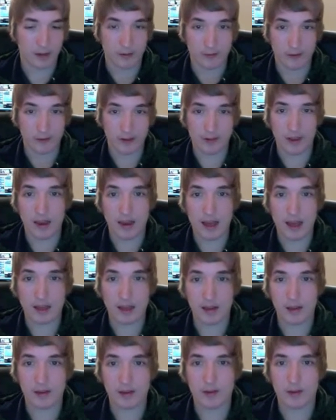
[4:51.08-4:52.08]
things like
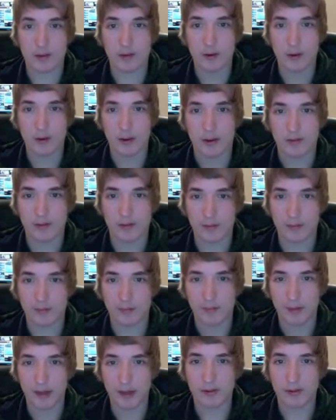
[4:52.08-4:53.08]
that. So you have to
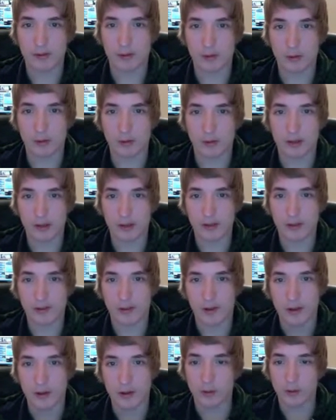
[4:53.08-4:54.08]
make sure that
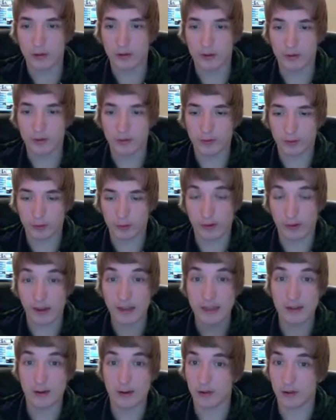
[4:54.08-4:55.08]
what you've
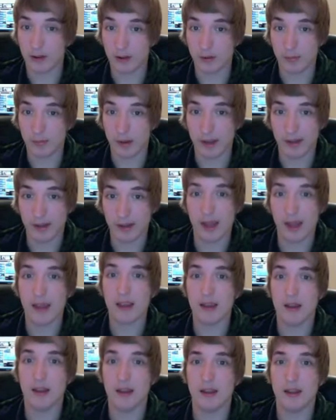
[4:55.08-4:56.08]
already got in your main deck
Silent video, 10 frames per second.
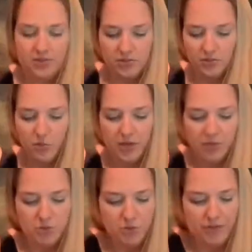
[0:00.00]
so what I'm
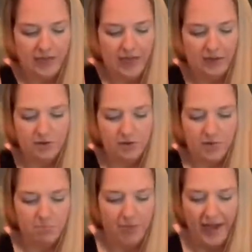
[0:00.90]
doing now is
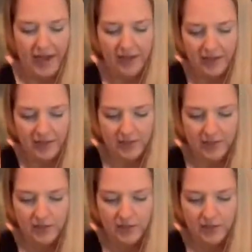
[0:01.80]
I'm packing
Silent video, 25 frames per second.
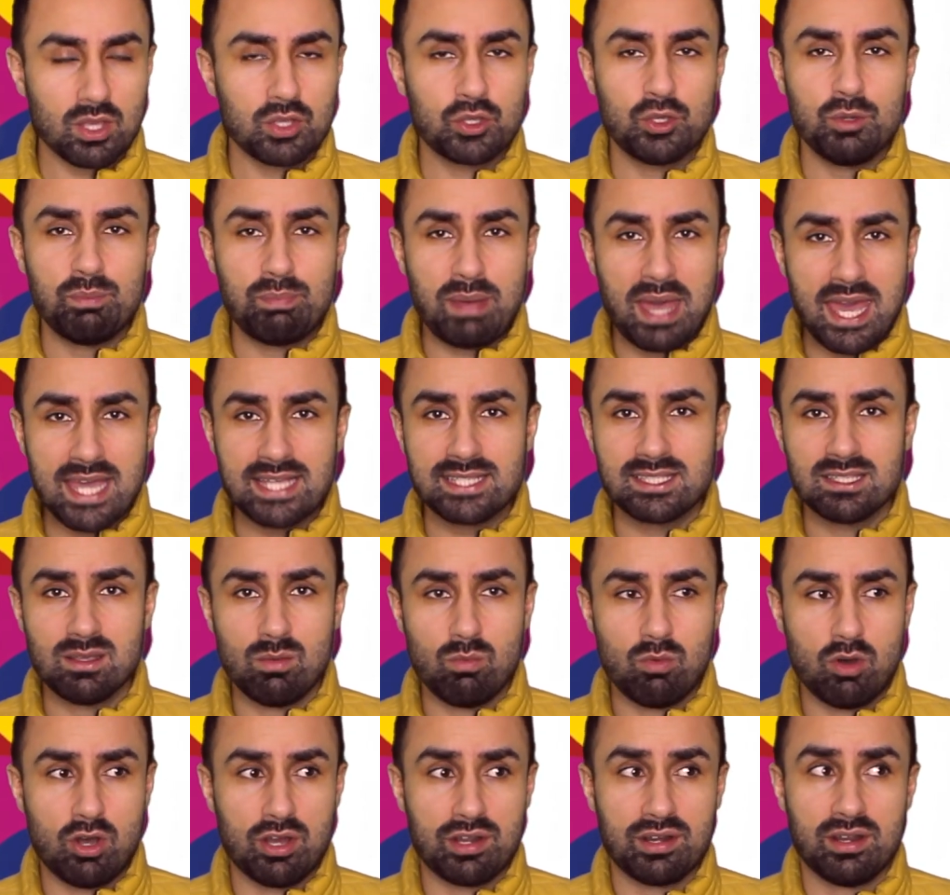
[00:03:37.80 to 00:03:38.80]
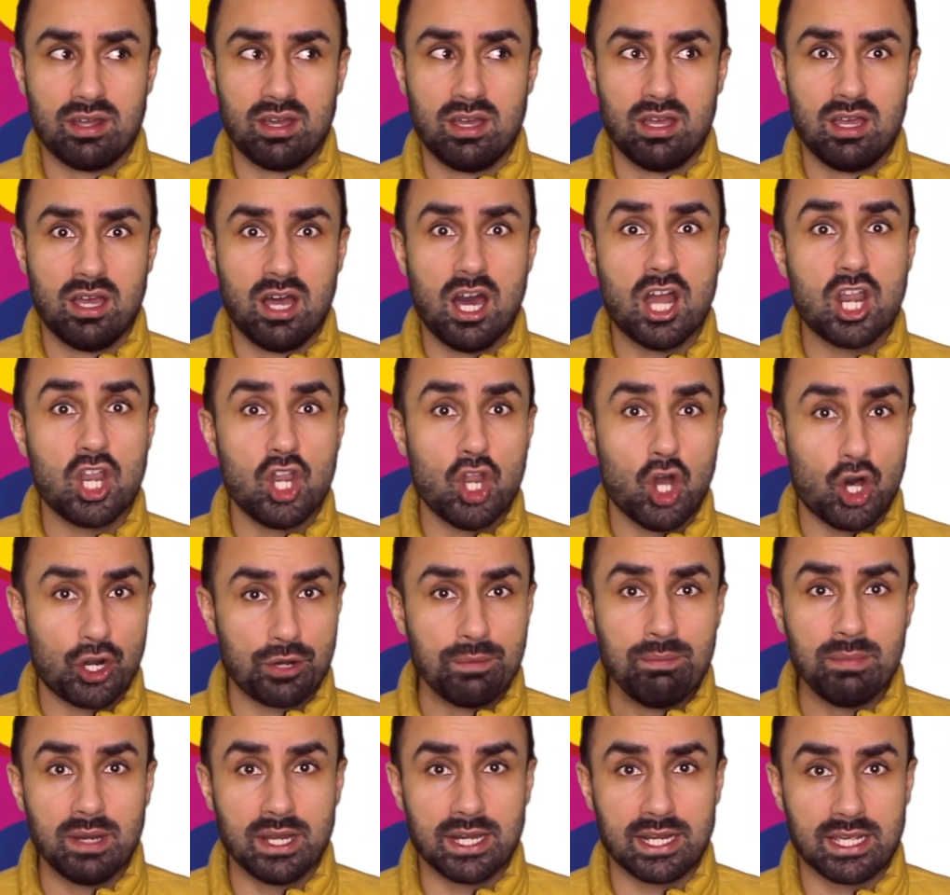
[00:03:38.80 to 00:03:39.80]
you pay someone a lot
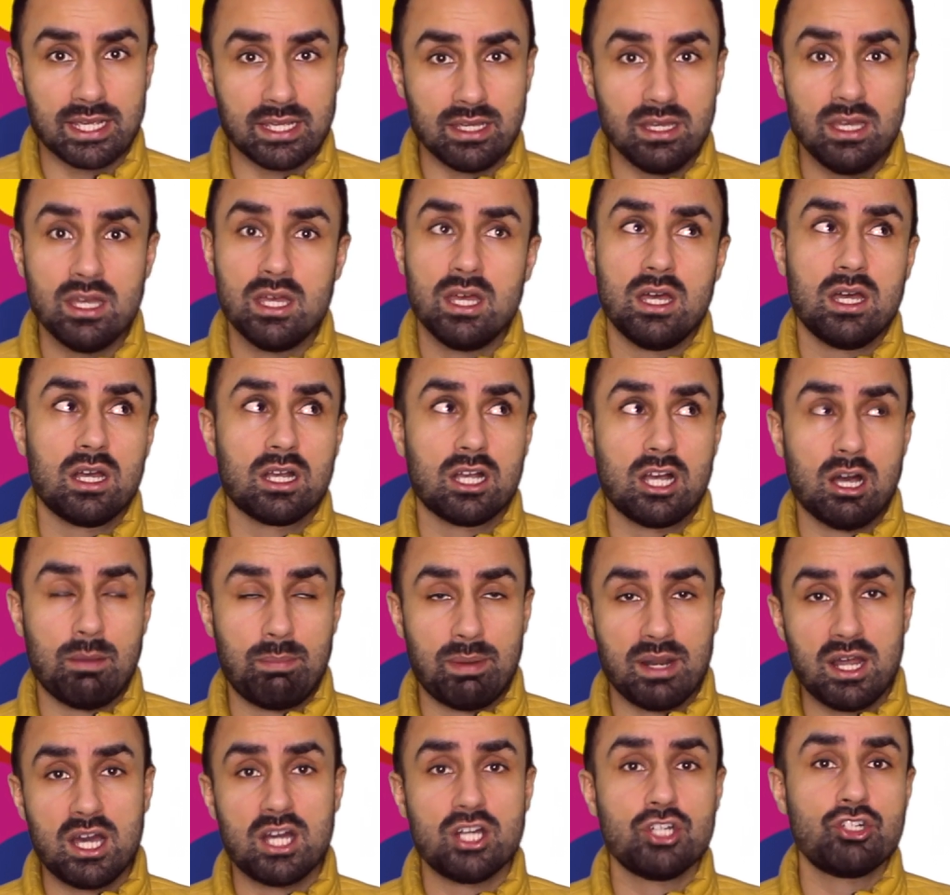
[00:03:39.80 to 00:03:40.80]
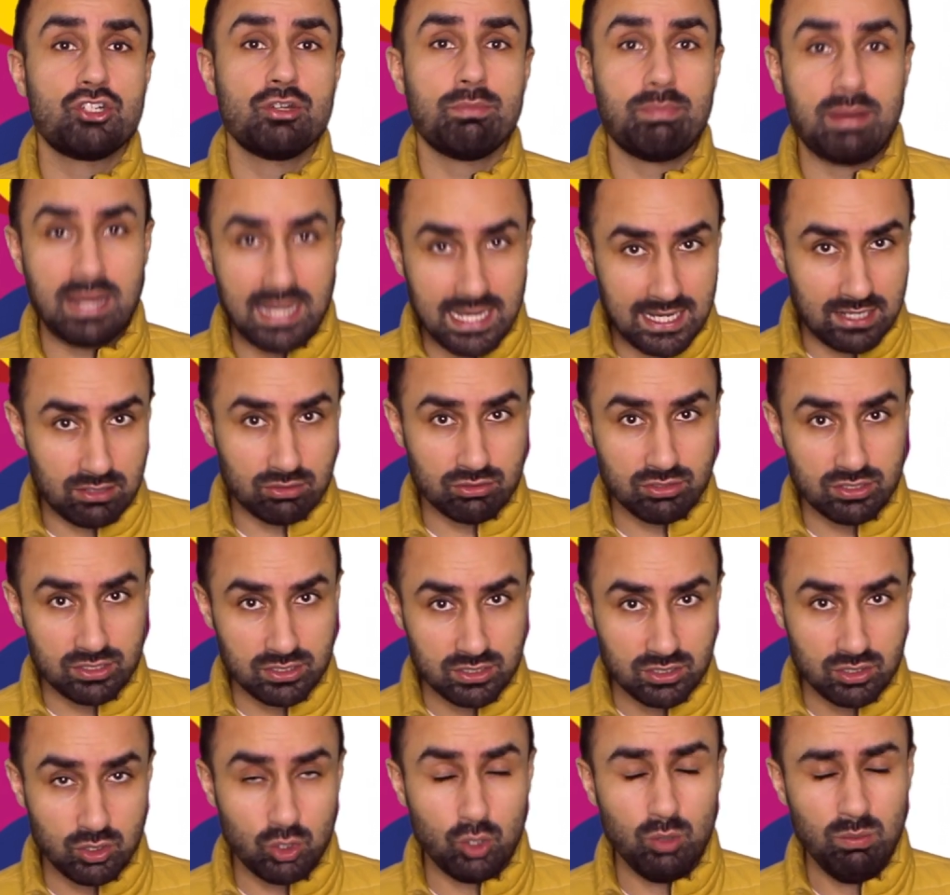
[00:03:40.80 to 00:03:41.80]
of money, a couple of £100
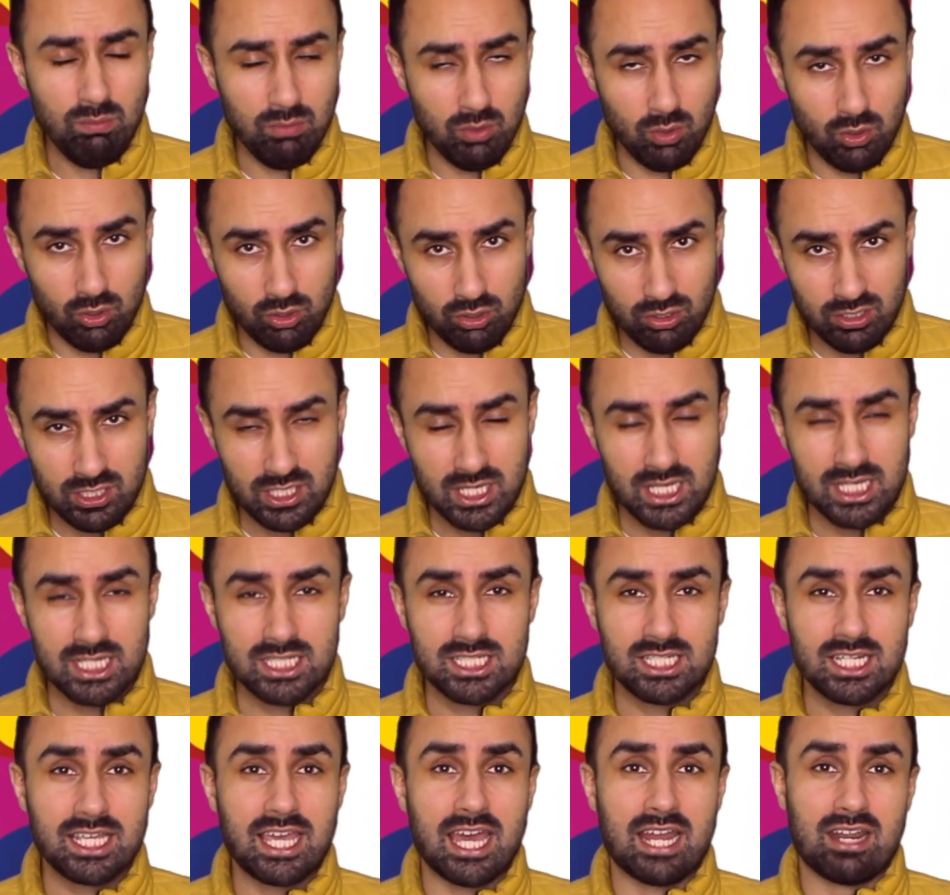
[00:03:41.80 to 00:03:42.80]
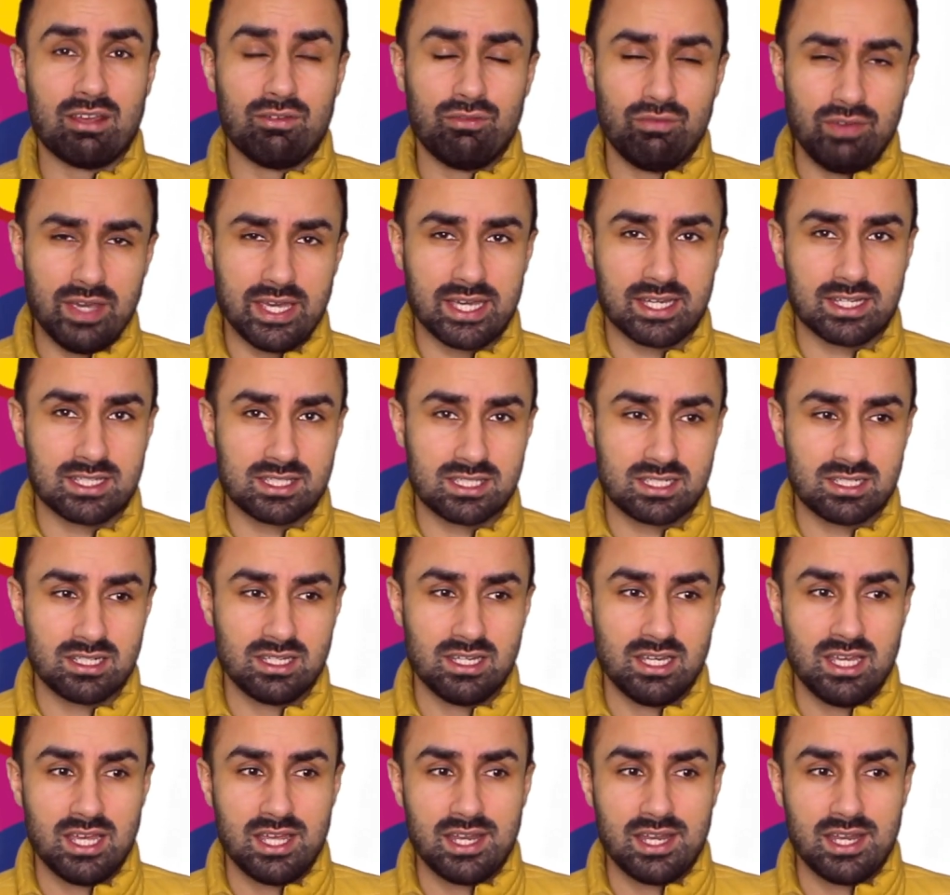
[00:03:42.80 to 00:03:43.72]
or more, to get it fixed.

* * *

**Your assignment:** Without any pictures, return the entries exactly as given.

**Task solution:**
[4:51.08-4:52.08]
things like
[4:52.08-4:53.08]
that. So you have to
[4:53.08-4:54.08]
make sure that
[4:54.08-4:55.08]
what you've
[4:55.08-4:56.08]
already got in your main deck
Silent video, 10 frames per second.
[0:00.00]
so what I'm
[0:00.90]
doing now is
[0:01.80]
I'm packing
Silent video, 25 frames per second.
[00:03:37.80 to 00:03:38.80]
[00:03:38.80 to 00:03:39.80]
you pay someone a lot
[00:03:39.80 to 00:03:40.80]
[00:03:40.80 to 00:03:41.80]
of money, a couple of £100
[00:03:41.80 to 00:03:42.80]
[00:03:42.80 to 00:03:43.72]
or more, to get it fixed.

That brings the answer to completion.